Nach Auffassung des Forschungszentrums Borstel, Leibniz Lungenzentrum, werfen die Ergebnisse grundlegende Fragen zur Aussagekraft routinemäßiger Diagnostik bei arzneimittelresistenter Tuberkulose auf. Da insbesondere I491F-assoziierte Rifampicin Resistenzen häufig übersehen würden, bestehe das Risiko für eine fehlerhafte Resistenzdiagnostik und eine unzureichende Behandlung. Zudem stelle die gleichzeitige Resistenz gegenüber Rifampicin und Bedaquilin die Wirksamkeit standardisierter Regime wie BPaLM in betroffenen Regionen infrage.

Die Forschenden betonen, dass eine breitere Anwendung sequenzierungsbasierter Diagnostik entscheidend sein könnte, um Resistenzlücken zu schließen, Therapieversagen zu reduzieren und die weitere Ausbreitung resistenter Erreger einzudämmen. Die Erfahrungen aus Eswatini zeigten, wie die Genomsequenzierung zentrale diagnostische Lücken schließen und eine präzisere, personalisierte Tuberkuloseversorgung unterstützen könne.

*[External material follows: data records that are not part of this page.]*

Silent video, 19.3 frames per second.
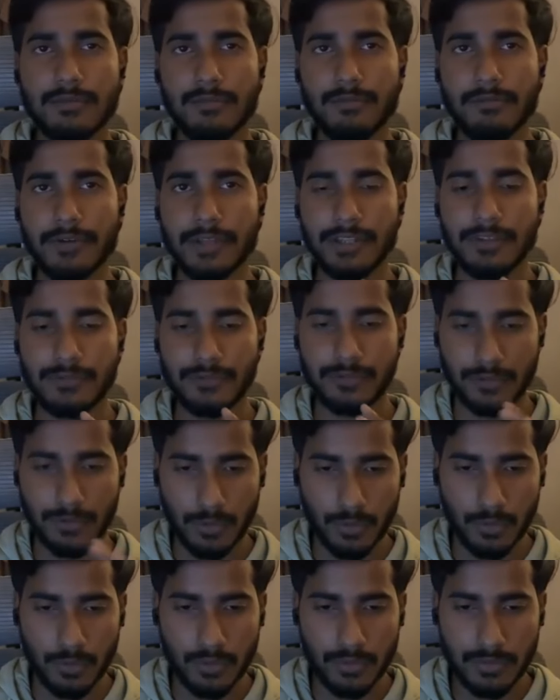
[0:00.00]
very
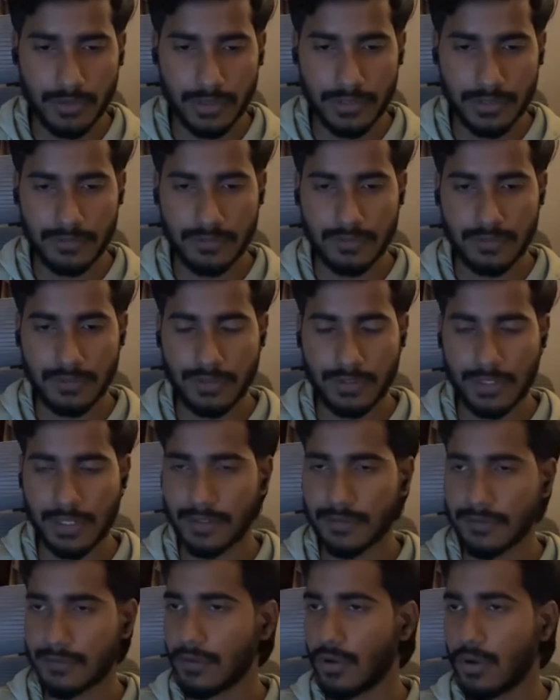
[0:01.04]
slow. It
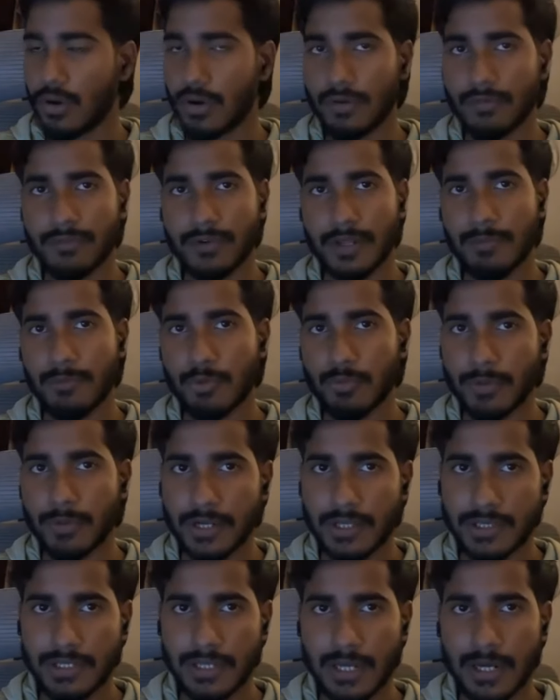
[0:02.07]
takes a lot of time to
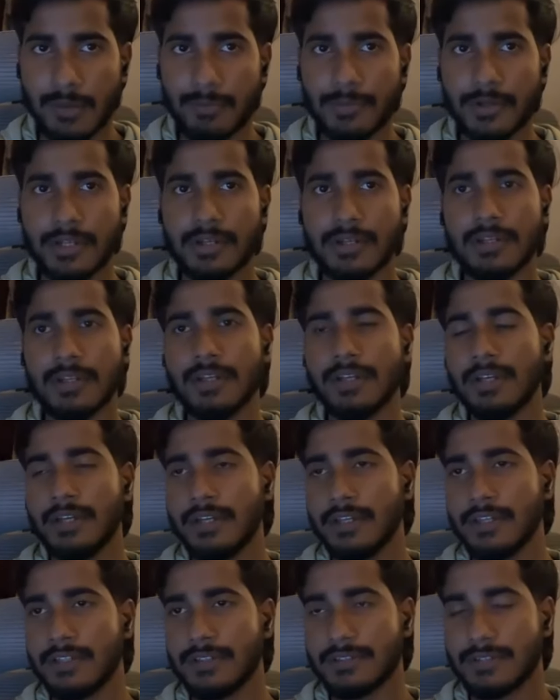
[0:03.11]
bundle the app and
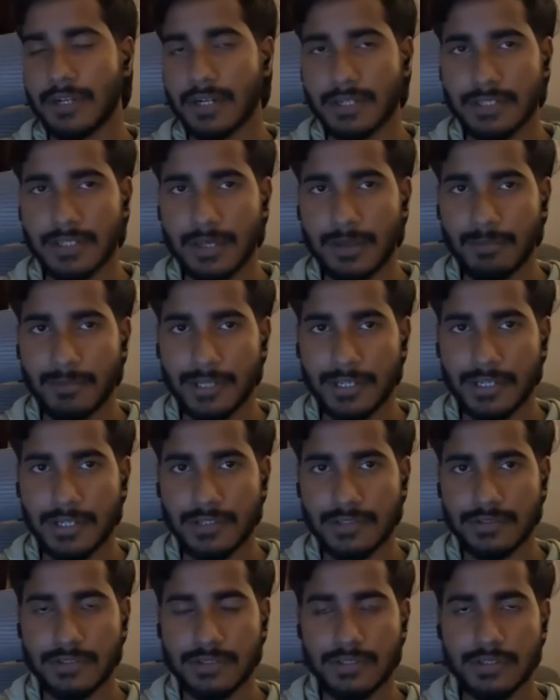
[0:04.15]
start the
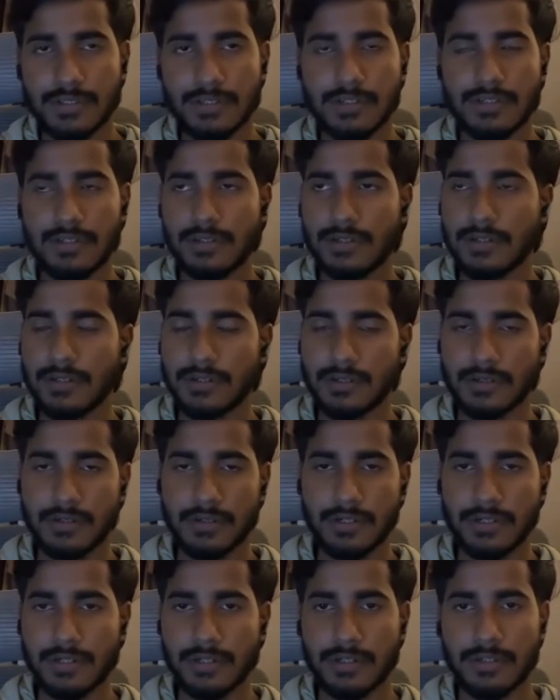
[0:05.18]
application.
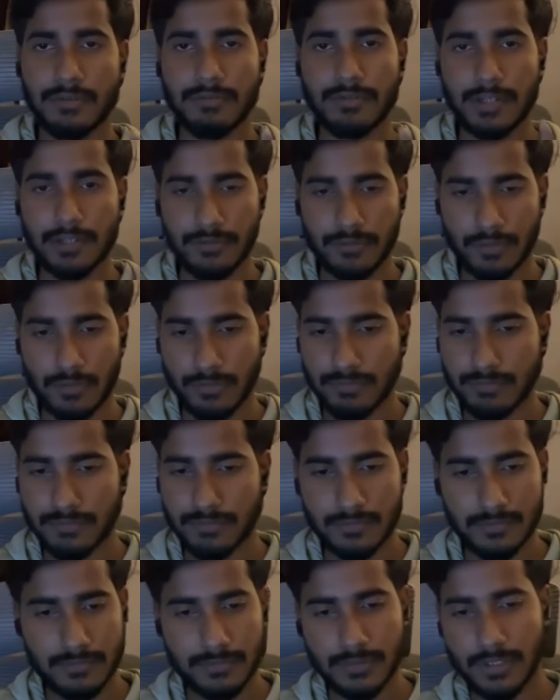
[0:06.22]
It is very slow.
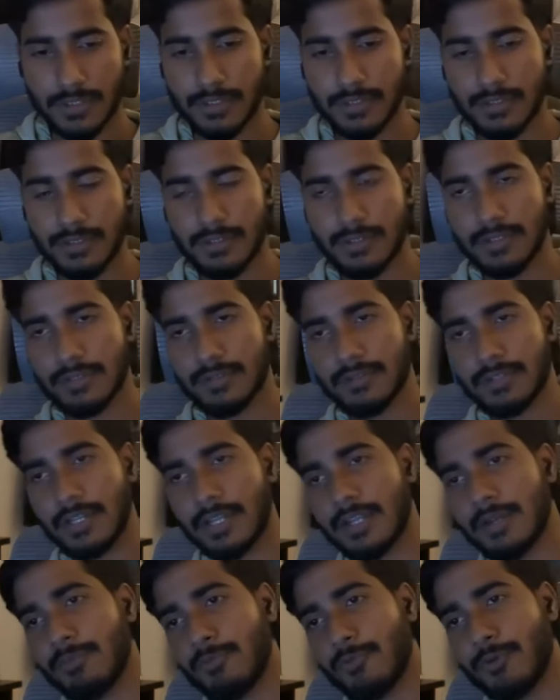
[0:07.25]
And the
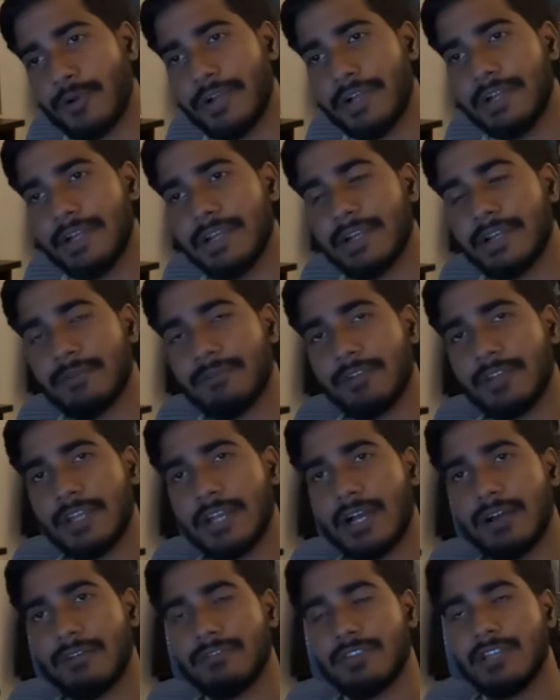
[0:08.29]
second point, we
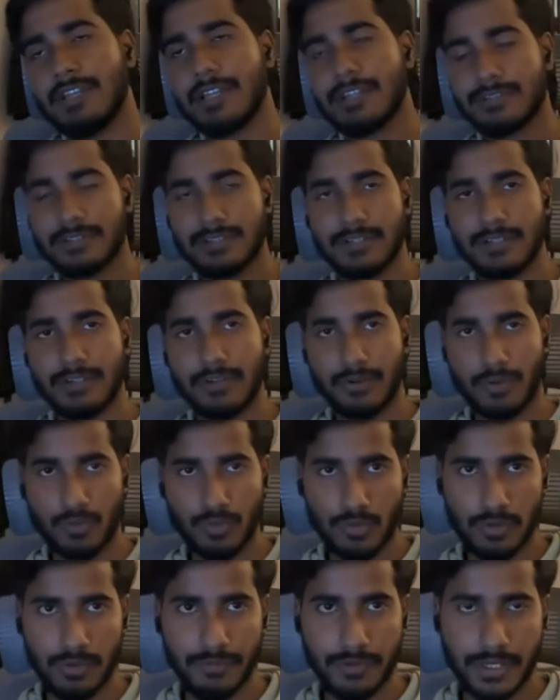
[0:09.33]
have the less
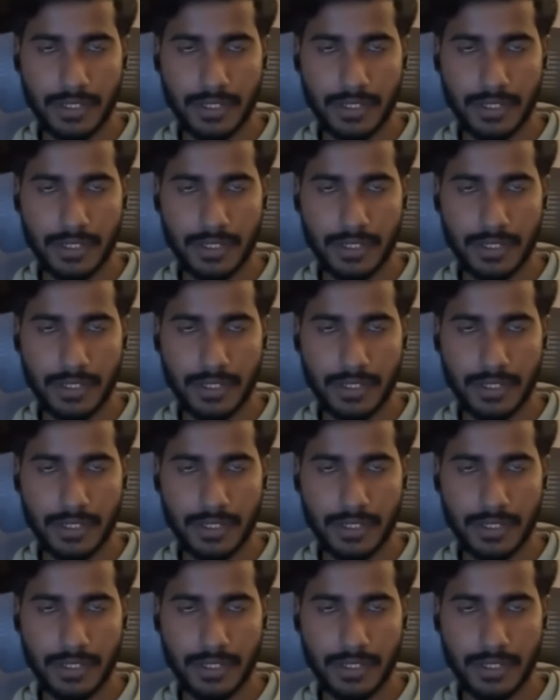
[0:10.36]
control. We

An der Studie waren Forschende der Baylor College of Medicine Children’s Foundation Eswatini (Mbabane), des Baylor College of Medicine (Houston, USA), des Global TB Program des Baylor College of Medicine (Houston, USA), des National Tuberculosis Reference Laboratory, Eswatini Health Laboratory Services, Ministry of Health (Mbabane, Eswatini), des National TB Control Program (Manzini, Eswatini) sowie des Forschungszentrums Borstel, Leibniz-Lungenzentrums beteiligt. Die Arbeiten wurden zudem durch ein internationales Konsortium von Partnerinstitutionen aus Eswatini, Europa und den USA unterstützt.

Die Studie wurde finanziert durch das Bundesministerium für Gesundheit (Global Health Protection Programme), das Deutsche Zentrum für Infektionsforschung (DZIF), die Deutsche Forschungsgemeinschaft (DFG), das Bundesministerium für Bildung und Forschung (BMBF) sowie die US National Institutes of Health (NIH).